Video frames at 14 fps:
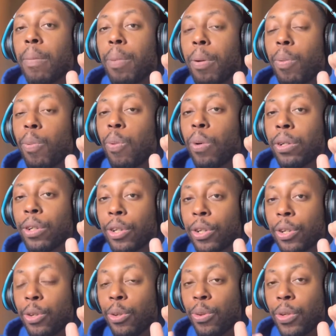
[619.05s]
But once
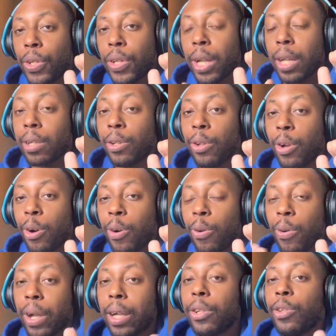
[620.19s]
you say
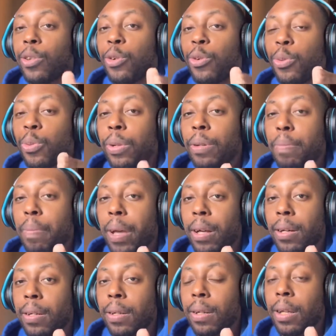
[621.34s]
no and you
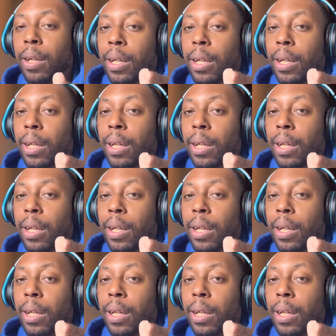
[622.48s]
rebel,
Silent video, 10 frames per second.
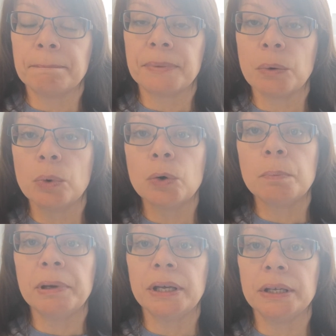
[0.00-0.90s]
there will
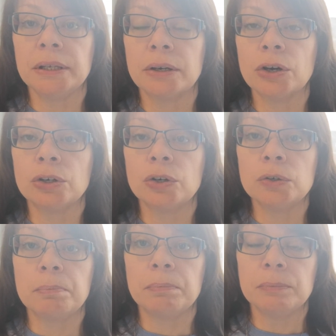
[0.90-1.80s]
be a
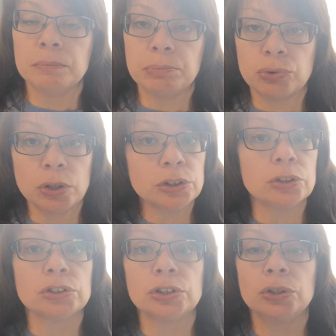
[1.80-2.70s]
good
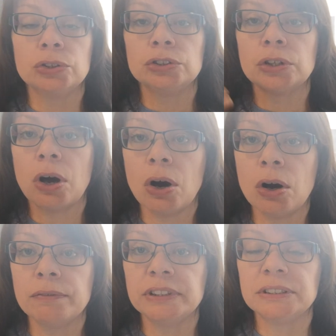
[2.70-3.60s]
product, a good
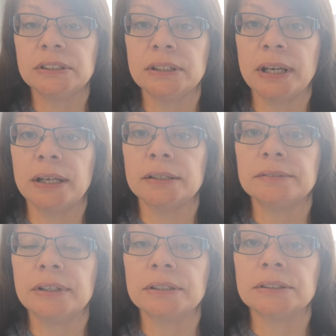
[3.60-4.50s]
harvest at the end of
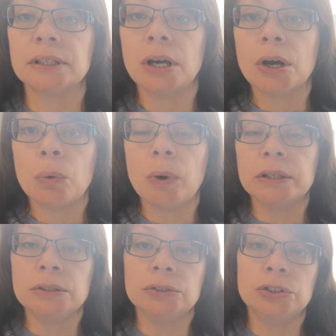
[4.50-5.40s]
it
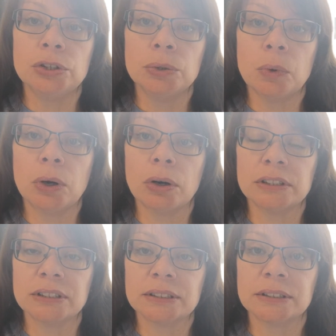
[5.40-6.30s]
when you do what God
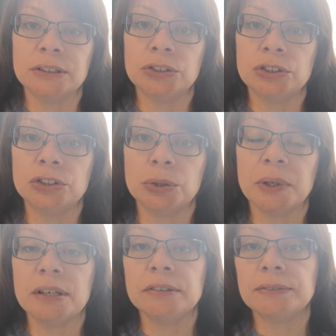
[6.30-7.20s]
is asking you to do,
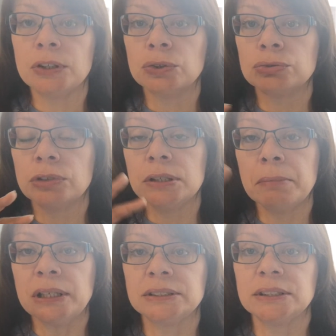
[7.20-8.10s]
even if it looks really
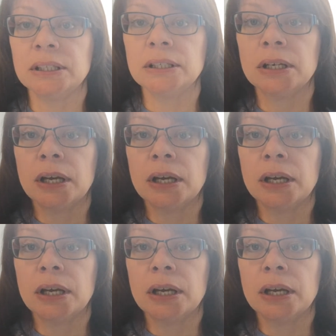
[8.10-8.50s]
messy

^^^^

*PROBLEM TO SOLVE*. Nothing but the lines from the one holding "[1.80-2.70s]" through the final line of the records above belongs in the answer, each retyped exactly; omit the pictures.

*THE ANSWER*.
[1.80-2.70s]
good
[2.70-3.60s]
product, a good
[3.60-4.50s]
harvest at the end of
[4.50-5.40s]
it
[5.40-6.30s]
when you do what God
[6.30-7.20s]
is asking you to do,
[7.20-8.10s]
even if it looks really
[8.10-8.50s]
messy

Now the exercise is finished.